Tiada PemberianNya yang Buruk
oleh: Mitos B. Aryanto (aryanto@indo.net.id)


Saya kadang-kadang malu pada diri sendiri. Betapa tidak. Dari mulut saya ini suka keluar ucapan yang asal nyeplos saja tanpa kepikiran lebih dahulu bermanfaat buat orang lain atau tidak. Keceplosan saya itu biasanya terjadi saat diskusi santai bersama teman atau dimintai nasehat oleh teman yang lain. Belakangan baru saya ber-istighfar karena untuk beberapa saat saya menggunakan kebodohan saya sebagai manusia, bicara dulu baru berpikir. Tapi bukan berarti saya omong kosong, pikir punya pikir teryata keceplosan saya itu kadang ada benarnya juga.

Seperti pada hari itu, ketika seorang teman berkeluh kesah kepada saya karena telah lima bulan sejak wisuda tidak juga mendapatkan pekerjaan, atau tepatnya belum diberi kesempatan merasakan menjadi 'orang kantoran'. Dia terus saja mengeluh dan bingung tentang nasibnya itu, bahkan kadang mengumpat mereka yang telah duduk di kantor-kantor mewah dengan bermodal koneksi atau amplop tebal. Lebih parah lagi, sempat terucap juga bahwa Tuhan itu tidak adil. Betapa tidak, katanya, setiap saat dia telah berdoa dan 'mencoba' segala kujujuran jika menulis lamaran atau saat berhadapan dengan bagian personalia.
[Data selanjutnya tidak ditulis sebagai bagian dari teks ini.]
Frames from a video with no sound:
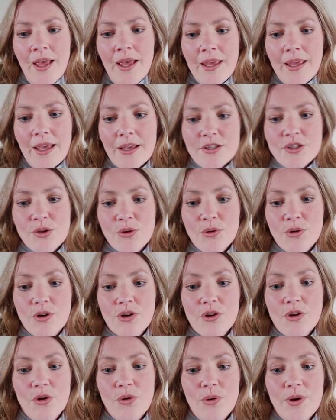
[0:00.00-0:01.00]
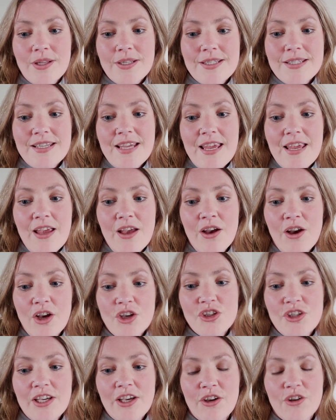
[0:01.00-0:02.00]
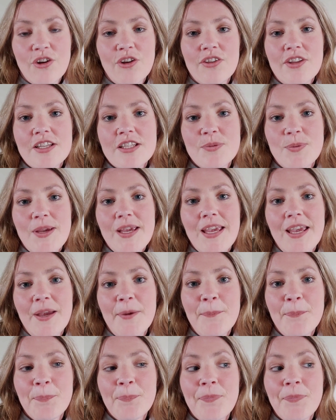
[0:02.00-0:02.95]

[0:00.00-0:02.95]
Yes, yeah, so I'm going to go and see how she got on this week.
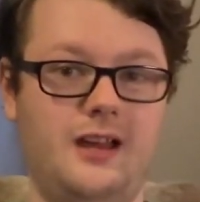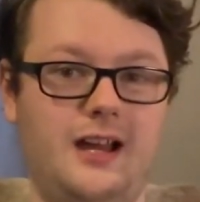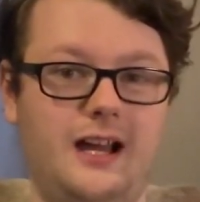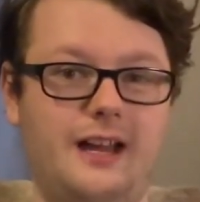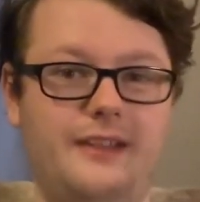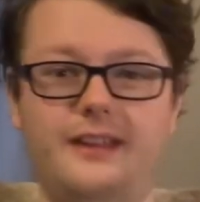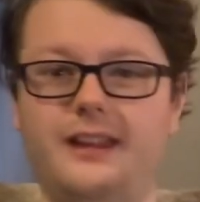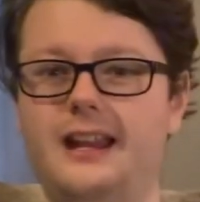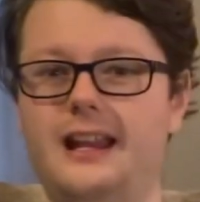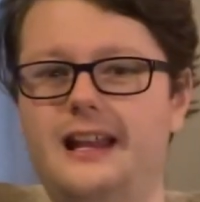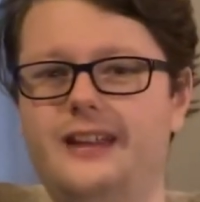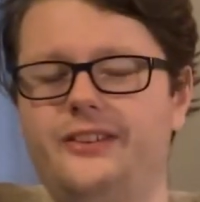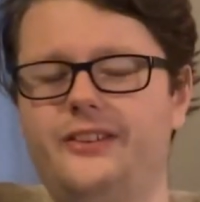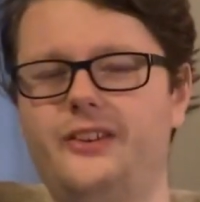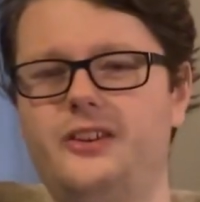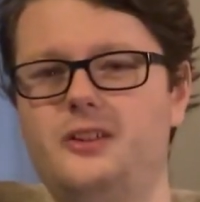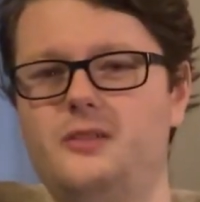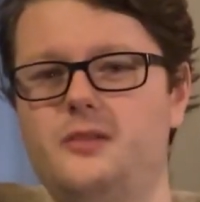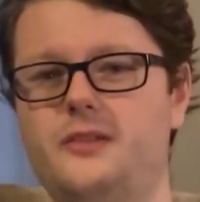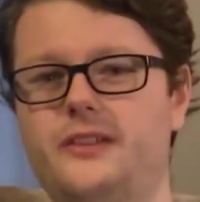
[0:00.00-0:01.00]
I think it has to
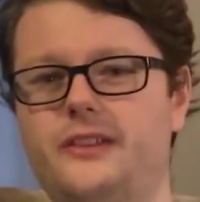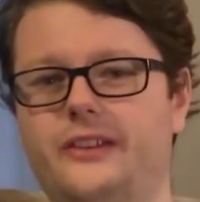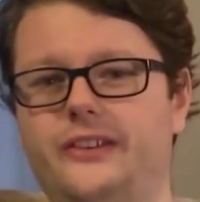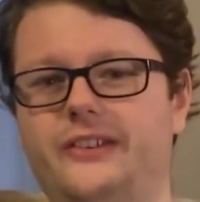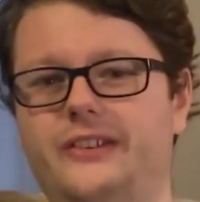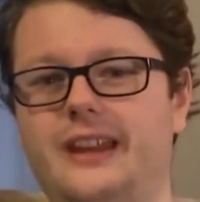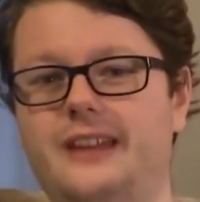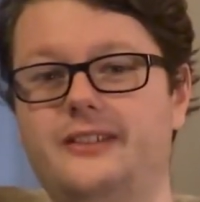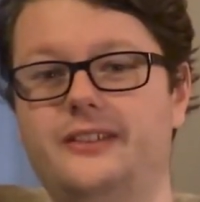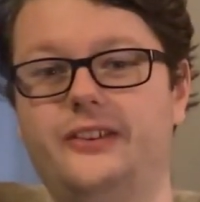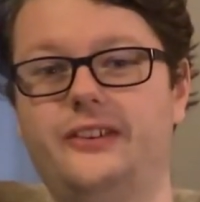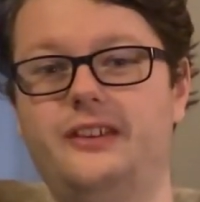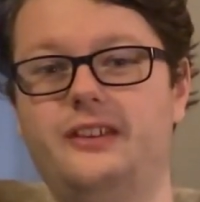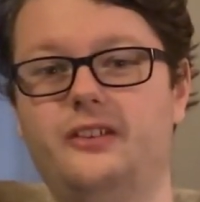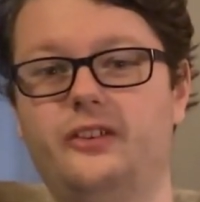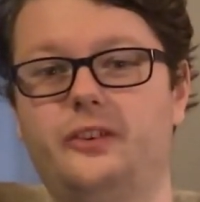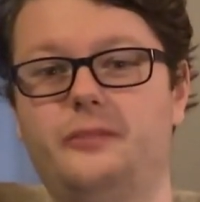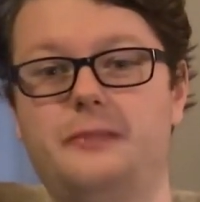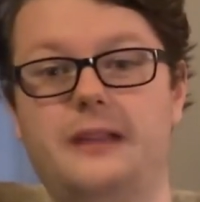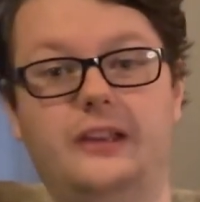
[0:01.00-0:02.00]
do with the stainless
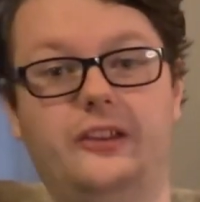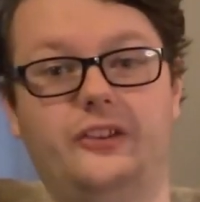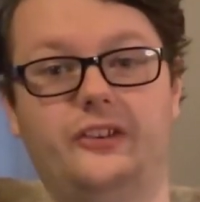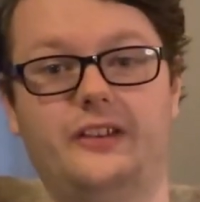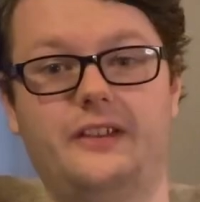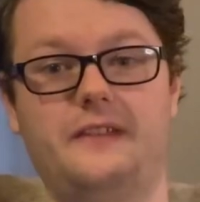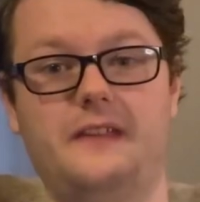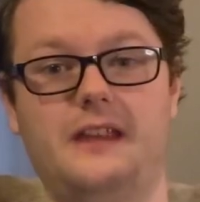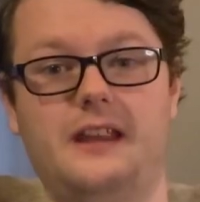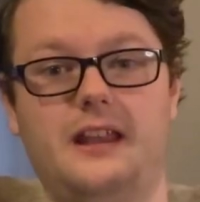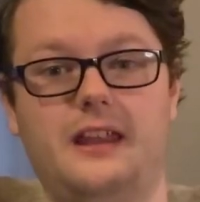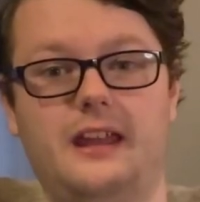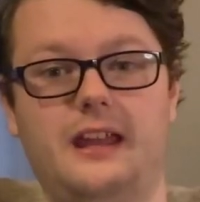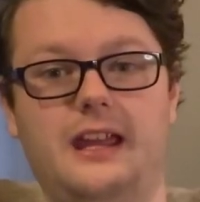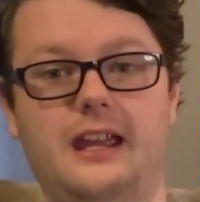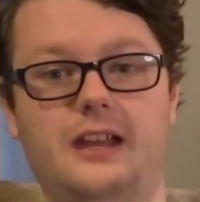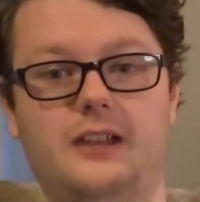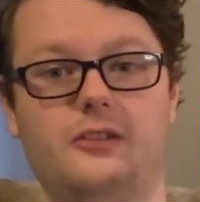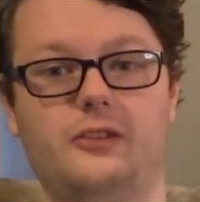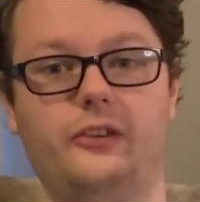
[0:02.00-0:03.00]
steel spacers at the end of the
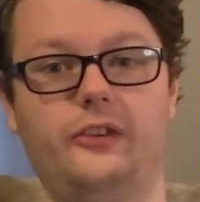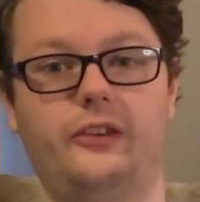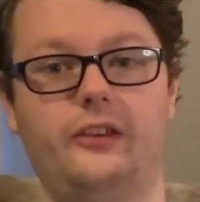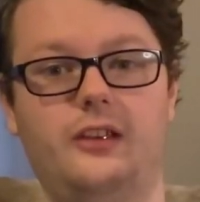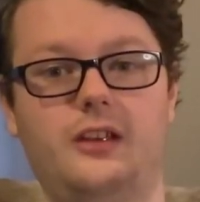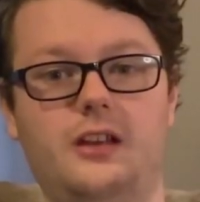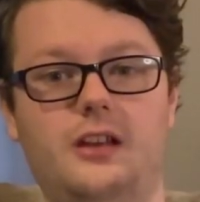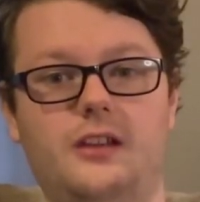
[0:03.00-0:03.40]
handles.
Ketika itu saya berusaha keras mencari kata-kata yang tepat untuk sekedar meringankan bebannya, dan saat itu pula saya nyeplos dengan mengatakan padanya bahwa apa yang terjadi pada saat ini pasti lebih baik dari kemarin, dan apa yang besok pagi kita alami pasti lebih baik dari hari ini. Hidup kita ini kan mengalir cepat sekali, satu detik saat mata kita berkedip adalah merupakan masa lalu bagi satu detik berikutnya, dan berikutnya lagi. Tapi setiap detik yang kita alami, saya yakin, mengandung kebaikan yang lebih dari detik-detik yang lalu, karena Allah selalu menganugerahkan kita dengan pemberian-pemberianNya yang baik, yang datang dari tempat yang tidak kita sangka-sangka.

Tempat yang tidak kita sangka-sangka itu bermacam-macam, bisa dalam bentuk kesenangan, rezeki, atau bahkan musibah dan malapetaka. Misalnya hari ini kita sakit. Kita akan merasa bahwa saat itu cuma penderitaan yang kita dapat, padahal di situ tersimpan kebaikan yang dikirimkan oleh Allah, yaitu kesempatan untuk mensyukuri kesehatan dan menggunakan waktu dengan baik saat sehat. Barangkali waktu belum sakit, kita senang begadang malam atau merokok 24 batang sehari.

Atau dengan diberikannya keadaan menganggur. Kita akan merasa bahwa hidup teman saya dahulu sebagai mahasiswa jauh lebih baik dari saat ini. Tidak, itu tidak benar ! Allah pasti memberikan suatu kebaikan dalam mentakdirkan dia sebagai penganggur.

Teman saya itu termenung sambil mengernyitkan dahi. Astaghfirullah, omong apa saya ini? Jangan-jangan malah membuatnya nangis bombay karena tambah bingung. Akhirnya ya sudah, saya lanjutkan saja.

Begini, karena saya tahu saat ini teman saya itu sedang rajin-rajinnya belajar tentang Islam, ya saya bilang saja, "Apa sewaktu kuliah kamu punya kesempatan semacam itu, mendekatkan diri sedekat-dekatnya pada Gusti Allah?" Dia menjawab, "Tidak."

"Lha, itu kan berarti ada kebaikan dengan 'takdir pengangguran'-mu itu."

Dia pun lalu beranjak dari tempat kami duduk untuk berwudlu dan kemudian melakukan sujud syukur. Saya pun mengikuti apa yang dia lakukan, bersyukur sambil berguman kepada Allah, "Terima kasih, ya Gusti. Engkau telah memberikan padaku suatu nikmat dengan keceplosanku tadi."